# Need some help with batteries(HG2)



## L30T3K (7/2/18)

Hey guys, I recently bought a pair of LGHG2's from a local supplier.
Both work well, but one of them just doesn't 'hit'(low cloud production, just doesn't feel right too) right...Both are authentic(in case you're suspecting fakes...I did at first)
However I noticed that if I charge it all the way upto 4.20v, both work exactly the same until the one that was giving me problems(I marked it) drops below 4v, then it just goes back to low cloud/dodgy feeling.
Can't be the mod because I've tried it with a couple of HG2's from one of my buddies and after 3 different batteries, the problem could not be reproduced.
Have any experienced vapers come across this problem in their vaping travels?
Could it be a defect in the battery?

PS, been using them for over 2 months and nothing bad has happened(except for some dry hits when that other battery gets excited )
Running it on a Kangvape Lover 80w(from FastTech)...I'm broke atm so that was all I could afford


----------



## Silver (8/2/18)

Hi @L30T3K 

Strange. Never heard of that issue before.

I have several brown LG HG2 batts which i use for my Reos (mechs). I cant say i have observed any difference. I charge them to 4.2V in a nitecore charger and when they get to about 3.7V they feel tired and in need of a change. But i havent observed differences between the batteries. They are quite consistent.

What atty and coil are you using?

I suppose there is a chance that it is a dud battery. Out of thousands of batteries produced there might be one or two duds that dont perform.

Reactions: Agree 1


----------



## Andre (8/2/18)

Sounds like a dud. Throw it away, unfortunately. If you could take its voltage, you will probably see it loses its charge very quickly. I have had that with one of my batteries too.

Reactions: Agree 1


----------



## Martin Narainsamy (8/2/18)

L30T3K said:


> Hey guys, I recently bought a pair of LGHG2's from a local supplier.
> Both work well, but one of them just doesn't 'hit'(low cloud production, just doesn't feel right too) right...Both are authentic(in case you're suspecting fakes...I did at first)
> However I noticed that if I charge it all the way upto 4.20v, both work exactly the same until the one that was giving me problems(I marked it) drops below 4v, then it just goes back to low cloud/dodgy feeling.
> Can't be the mod because I've tried it with a couple of HG2's from one of my buddies and after 3 different batteries, the problem could not be reproduced.
> ...


----------



## L30T3K (8/2/18)

Silver said:


> Hi @L30T3K
> 
> Strange.
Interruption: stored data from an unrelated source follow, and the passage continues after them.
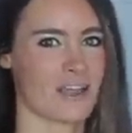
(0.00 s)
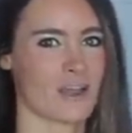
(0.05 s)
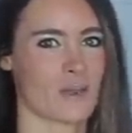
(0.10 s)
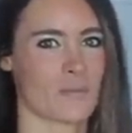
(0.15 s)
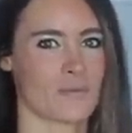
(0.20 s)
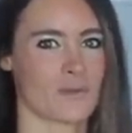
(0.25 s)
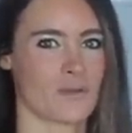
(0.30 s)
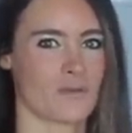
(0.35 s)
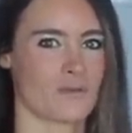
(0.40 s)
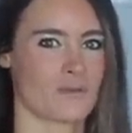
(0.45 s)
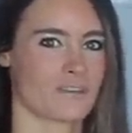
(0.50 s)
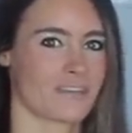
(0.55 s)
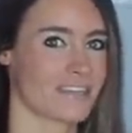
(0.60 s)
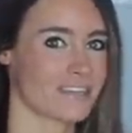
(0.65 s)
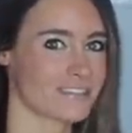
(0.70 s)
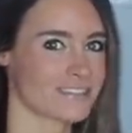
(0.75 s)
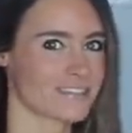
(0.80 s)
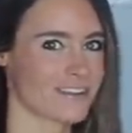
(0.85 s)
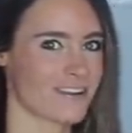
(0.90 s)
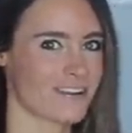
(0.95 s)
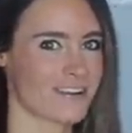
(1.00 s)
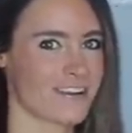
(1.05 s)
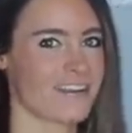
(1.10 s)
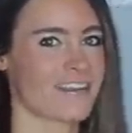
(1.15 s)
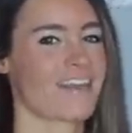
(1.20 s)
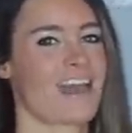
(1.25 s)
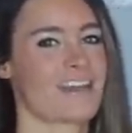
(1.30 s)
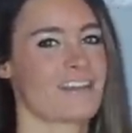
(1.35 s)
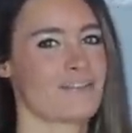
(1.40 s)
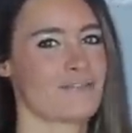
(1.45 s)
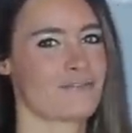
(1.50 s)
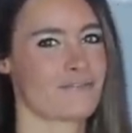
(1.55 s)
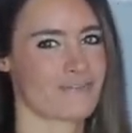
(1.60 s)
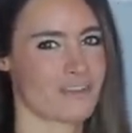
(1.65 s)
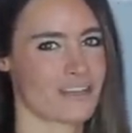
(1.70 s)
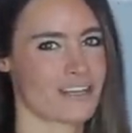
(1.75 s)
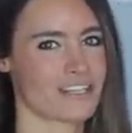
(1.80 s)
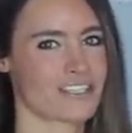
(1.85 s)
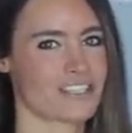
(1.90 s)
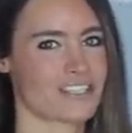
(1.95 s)
I hope you get started and you
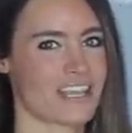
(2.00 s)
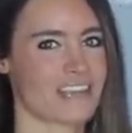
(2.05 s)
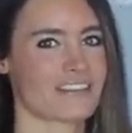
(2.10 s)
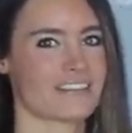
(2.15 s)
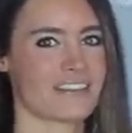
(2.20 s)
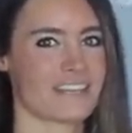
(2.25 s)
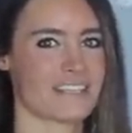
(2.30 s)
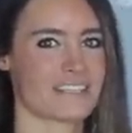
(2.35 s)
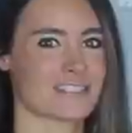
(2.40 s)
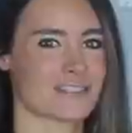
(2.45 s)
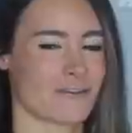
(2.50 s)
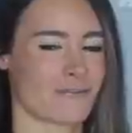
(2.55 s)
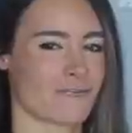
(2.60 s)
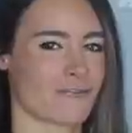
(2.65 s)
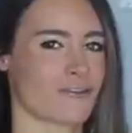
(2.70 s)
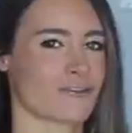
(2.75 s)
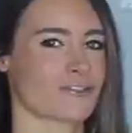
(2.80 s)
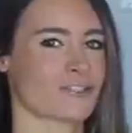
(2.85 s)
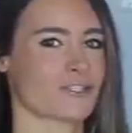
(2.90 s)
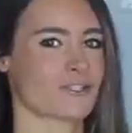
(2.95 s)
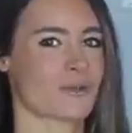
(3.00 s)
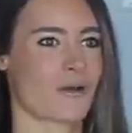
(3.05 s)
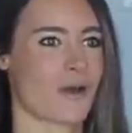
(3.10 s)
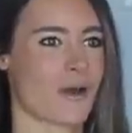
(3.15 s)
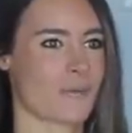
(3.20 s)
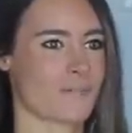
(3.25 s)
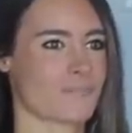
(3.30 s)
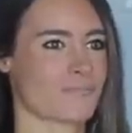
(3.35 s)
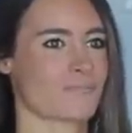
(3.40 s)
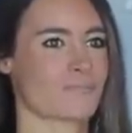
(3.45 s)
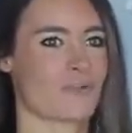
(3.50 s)
finish at least the first um,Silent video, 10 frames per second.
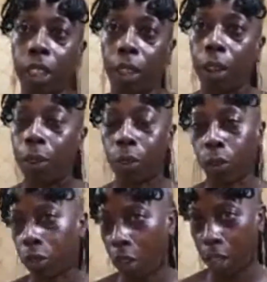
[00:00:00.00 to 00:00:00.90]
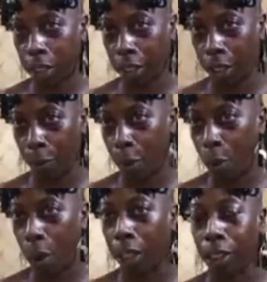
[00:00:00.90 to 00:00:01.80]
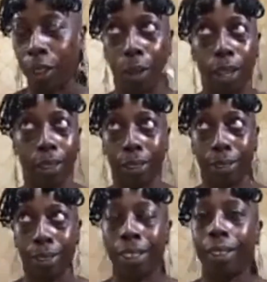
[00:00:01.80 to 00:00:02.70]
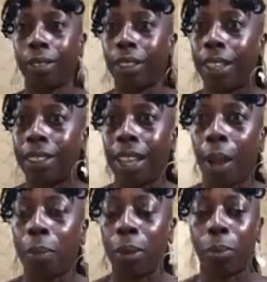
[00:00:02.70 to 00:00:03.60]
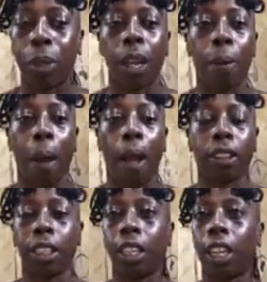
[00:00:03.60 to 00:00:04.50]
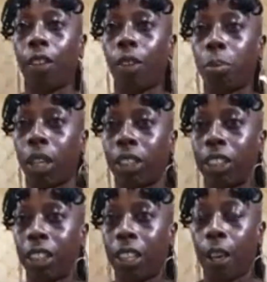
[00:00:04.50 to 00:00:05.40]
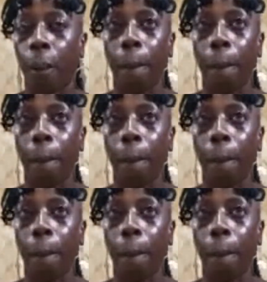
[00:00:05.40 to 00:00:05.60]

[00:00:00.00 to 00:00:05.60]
I was trying to see him for a while anyway. Things happen, but I send love and blessings to him.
Never heard of that issue before.
> 
> ...



I'm using an IJust S tank(have one laying around) and the ECR head with a 0.27ohm parallel nichrome coil, I doubt it's gonna be the coil as I've used the standard EC coils(0.3 and 0.18) and those had the same 'off' hit.
It's probably a dud as Andre and Martin said.
Probably my bad luck or something


----------



## L30T3K (8/2/18)

It also takes a while to drop to 3.7v, I take really long hits (>6 seconds) and it still lasts me most of the day.
I'll probably chuck it soon, just waiting for my GOON to come in to test it with an RDA, hopefully the protections will kick in if anything goes wrong


----------



## Silver (9/2/18)

L30T3K said:


> It also takes a while to drop to 3.7v, I take really long hits (>6 seconds) and it still lasts me most of the day.
> I'll probably chuck it soon, just waiting for my GOON to come in to test it with an RDA, hopefully the protections will kick in if anything goes wrong



Hi @L30T3K , if you suspect something is wrong with the battery I would not suggest trying it with a low ohm build at very high power. It may lead to problems or damage your mod.

Reactions: Agree 3


----------



## Martin Narainsamy (9/2/18)

WHEN IN DOUBT, REPLACE!

Reactions: Agree 4


----------